A techno-arts studio performance event is the focus of this chapter. Lervig factually reports the behind-the-scenes technological tool manipulations used to experimentally create an audiovisual performance riddle (allegedly inspired by Schon’s “artistic process” paradigms).
In this event, Lervig applied abstract programmable tools to transform media content input (provided by a singer). From a numerical analysis perspective, successful intelligent signal processing typically relies on a computationally rich set of control factors. Thus, Lervig’s use of a sparse stream of nominally insignificant measurements (music, a handful of motion sensors, and a few video signals) as control factors should not, and did not, produce results of interest to computer researchers.

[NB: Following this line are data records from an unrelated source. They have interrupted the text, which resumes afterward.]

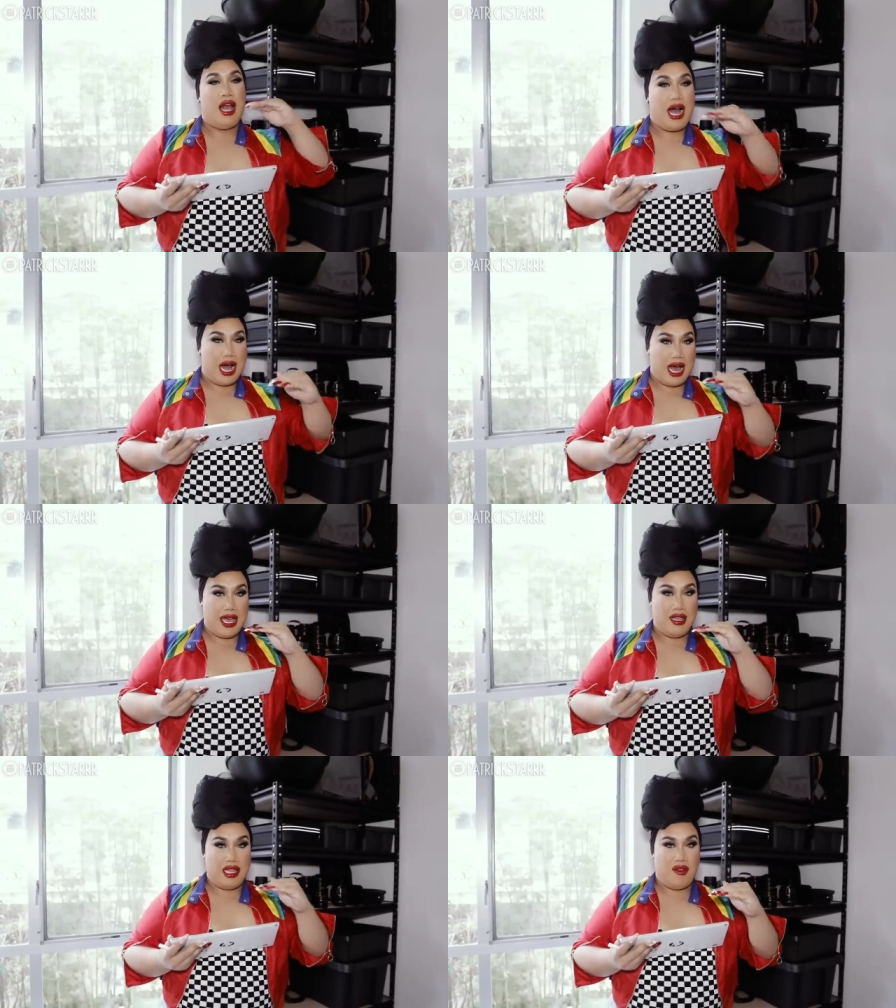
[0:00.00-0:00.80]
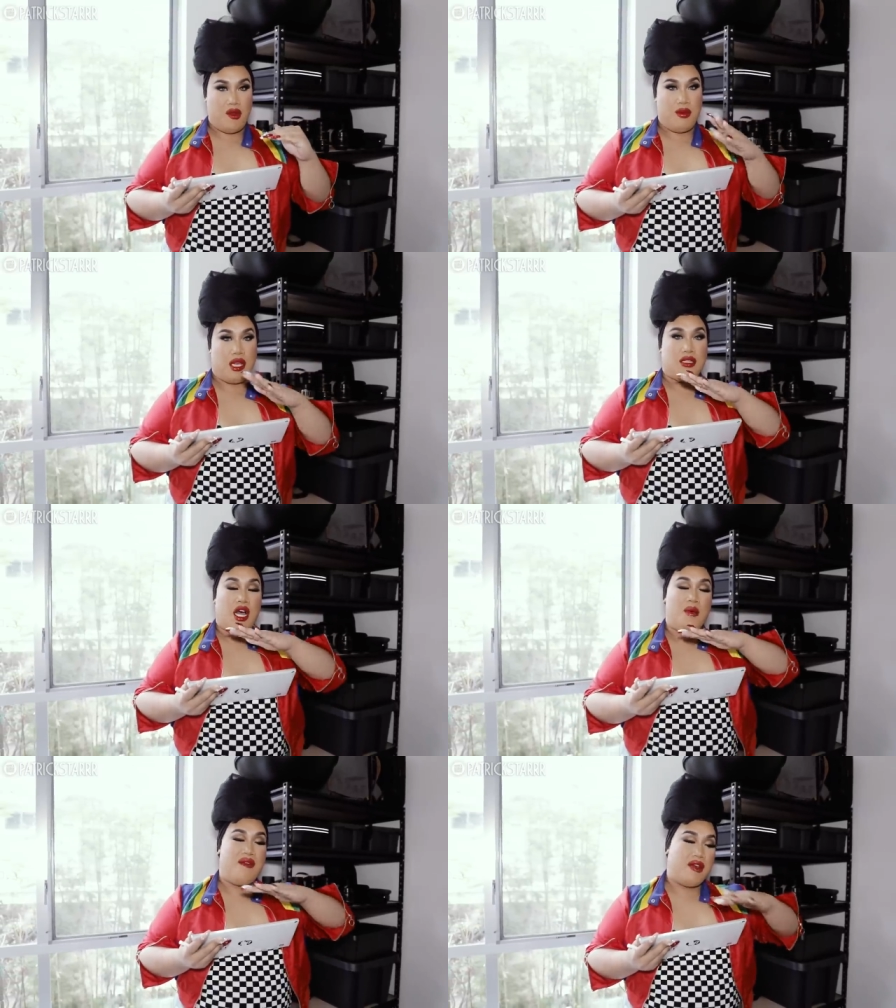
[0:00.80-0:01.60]
eye level, because
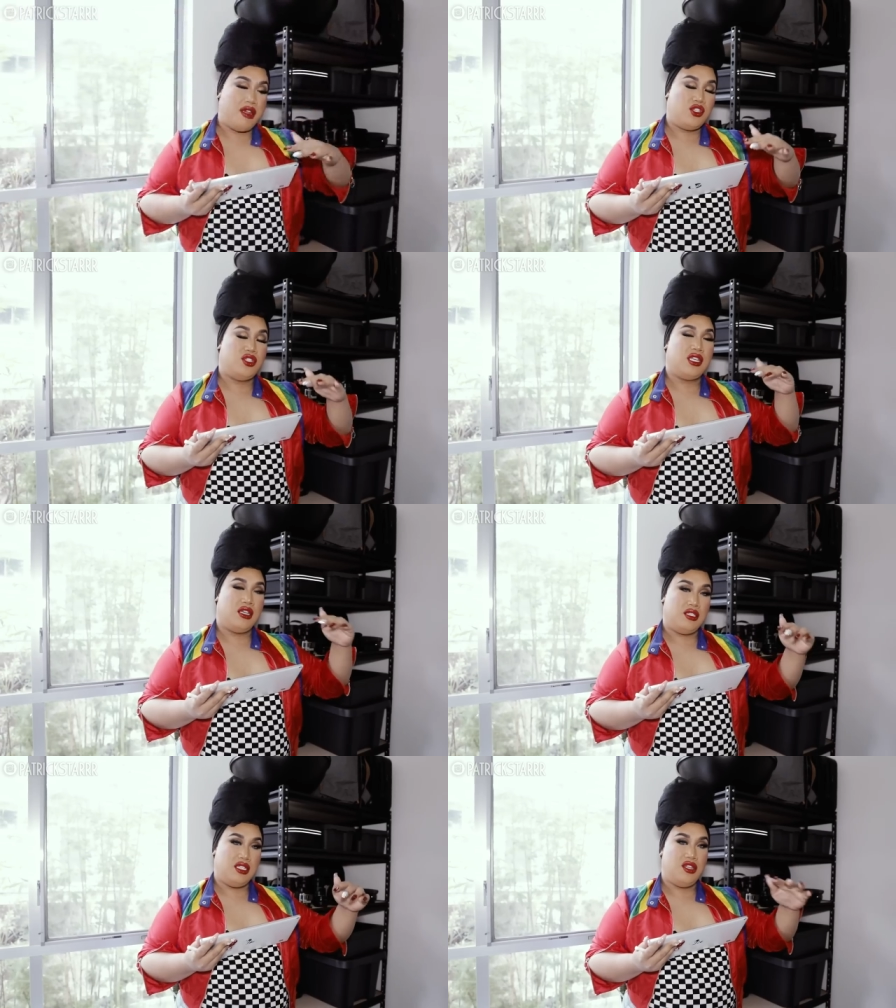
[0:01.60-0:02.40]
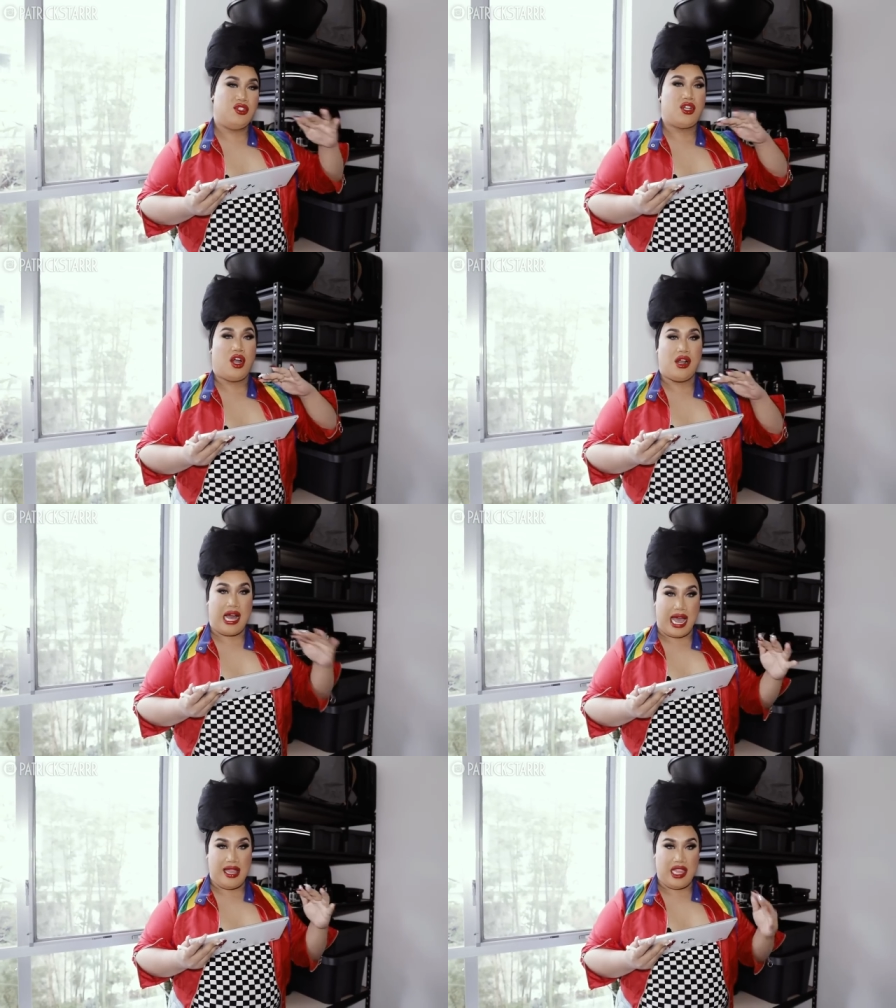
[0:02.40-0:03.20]
all my foundations and concealers are
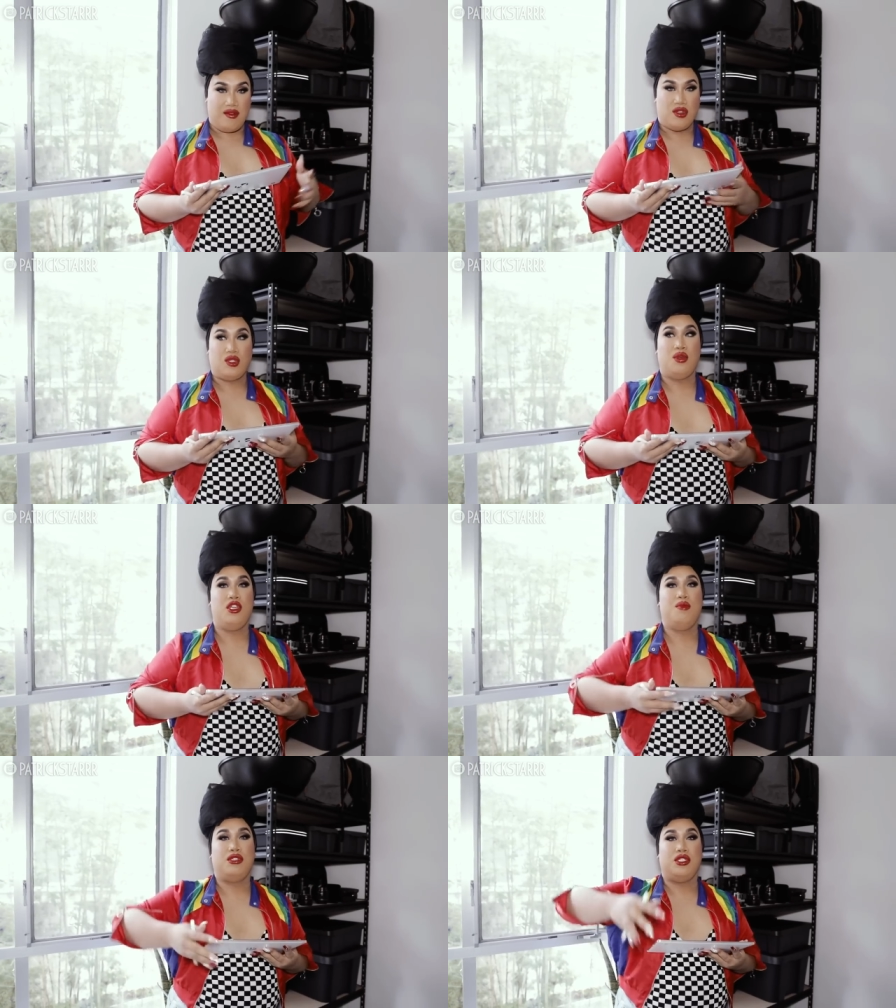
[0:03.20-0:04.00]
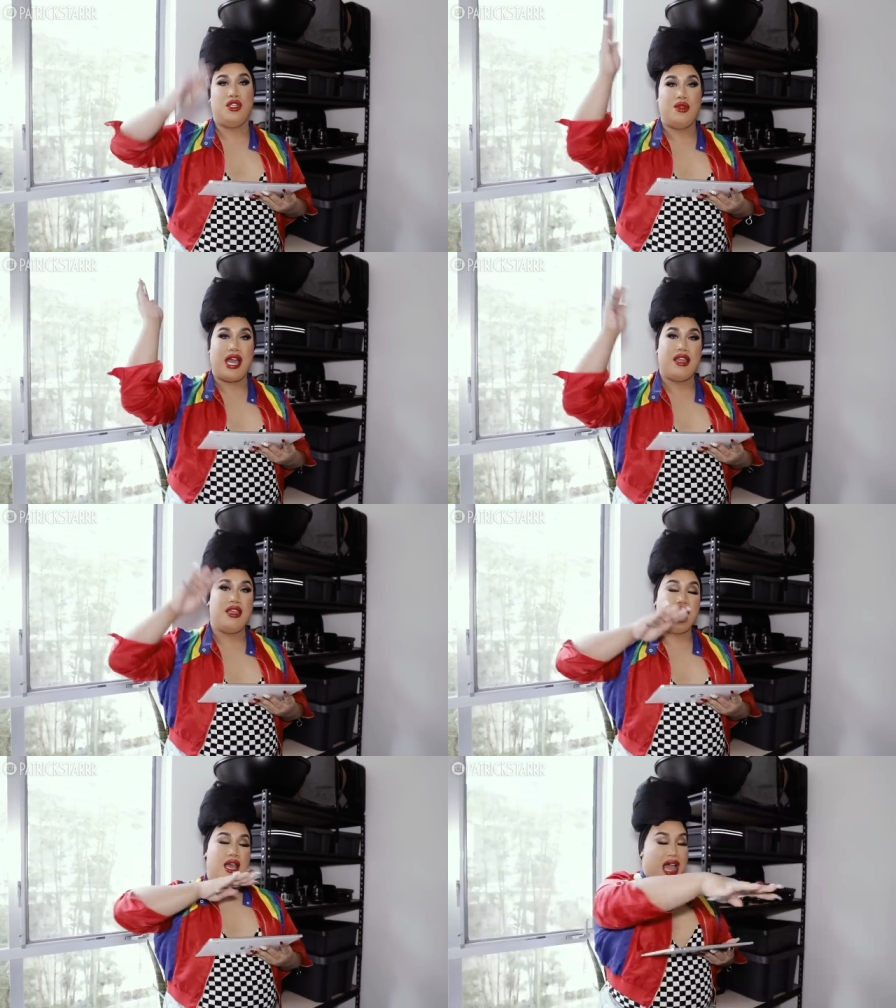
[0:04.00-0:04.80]
eye level. So when you build a unit, I
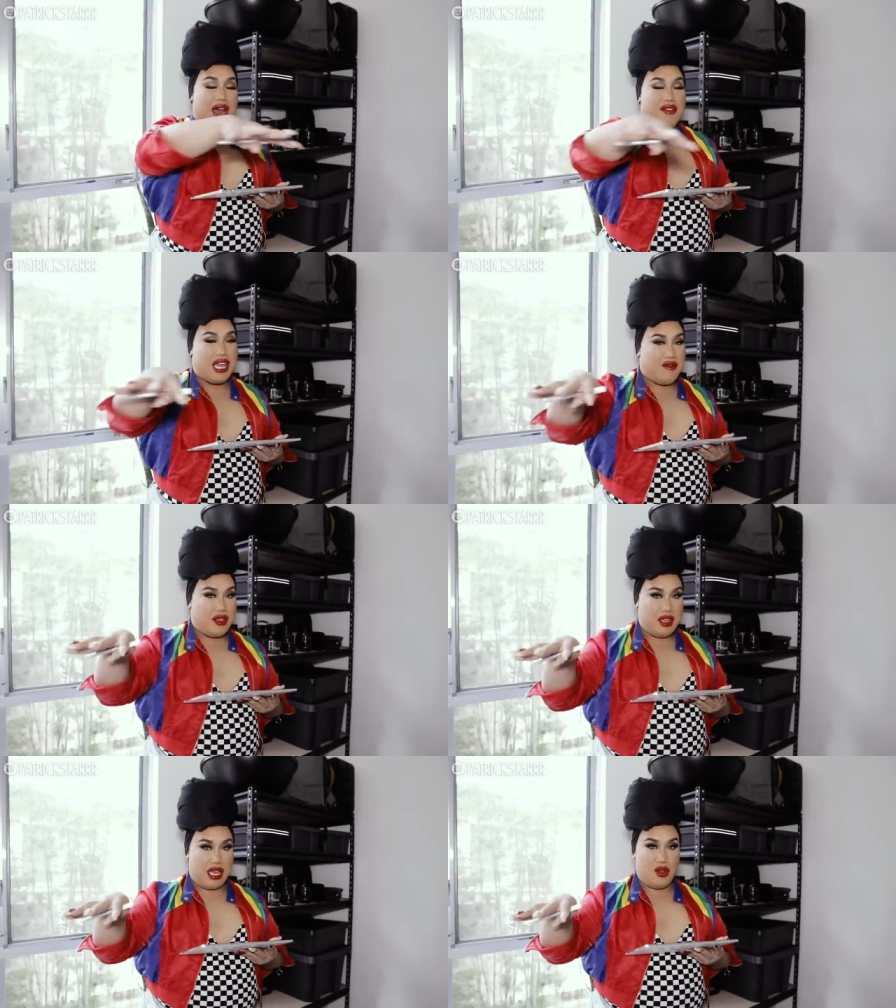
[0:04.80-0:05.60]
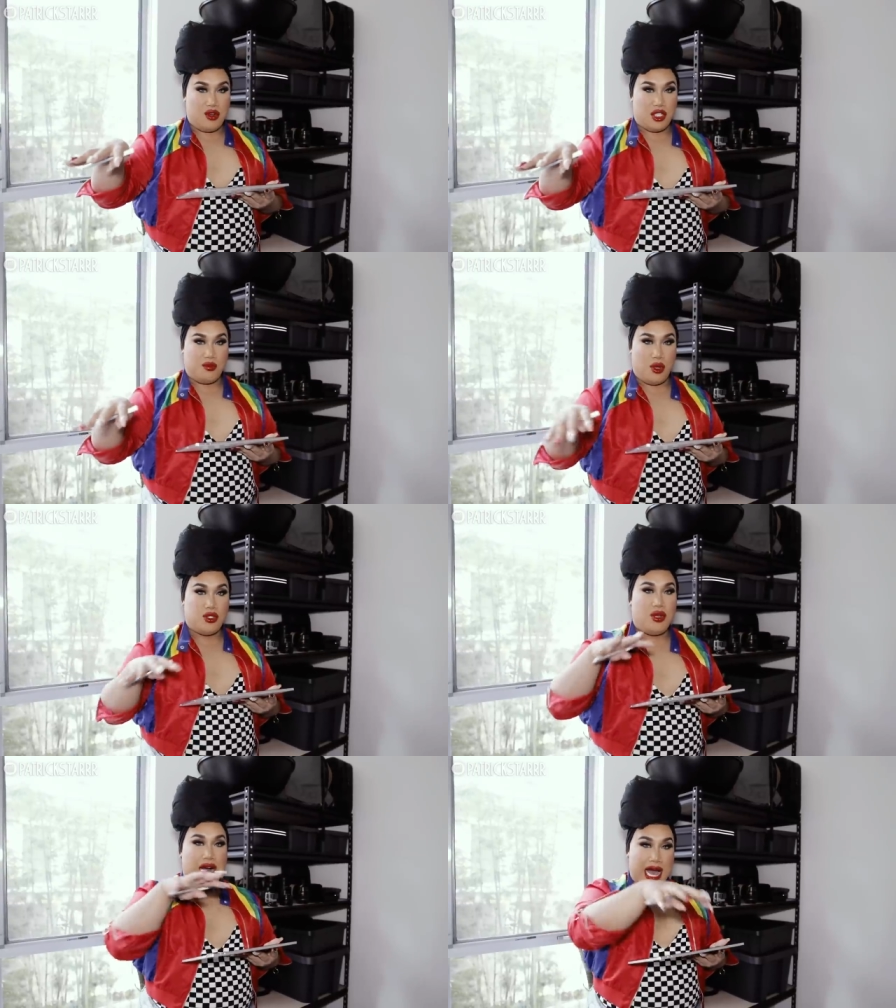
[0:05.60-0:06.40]
think having everything at your
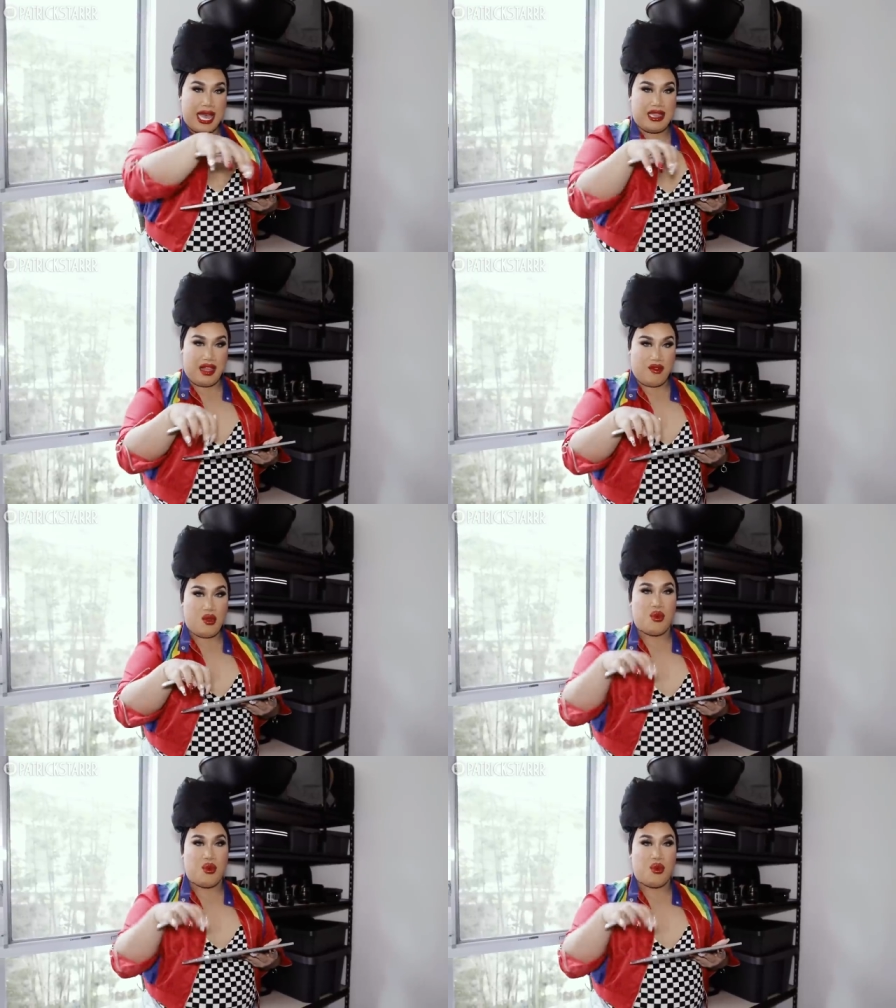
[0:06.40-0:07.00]
disposal eye level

Lervig arbitrarily selects and perturbs his technological calibration settings, while conveying no clear understanding of his intentions, contemplations, and results. His media content outputs are simply AI-lab-typical psychotropic video tessellations. Over the last 20 years, every graduate student in a decent image-processing laboratory has spent hours playing with the equipment, and collected weird, funny, and unusual results. The same students end their artistic adventure with many personal questions about what to do if a chance to play with the equipment arises again. Well, the equipment seems to have been installed in Lervig’s laboratory, and the results, as profound as he seems to find them, do little to improve the reader’s perspective.
The author’s conclusions all to closely resemble those of students gone by. His event seems neither structured to conform to any standard scientific method, nor demonstrative of distinctive multimedia art.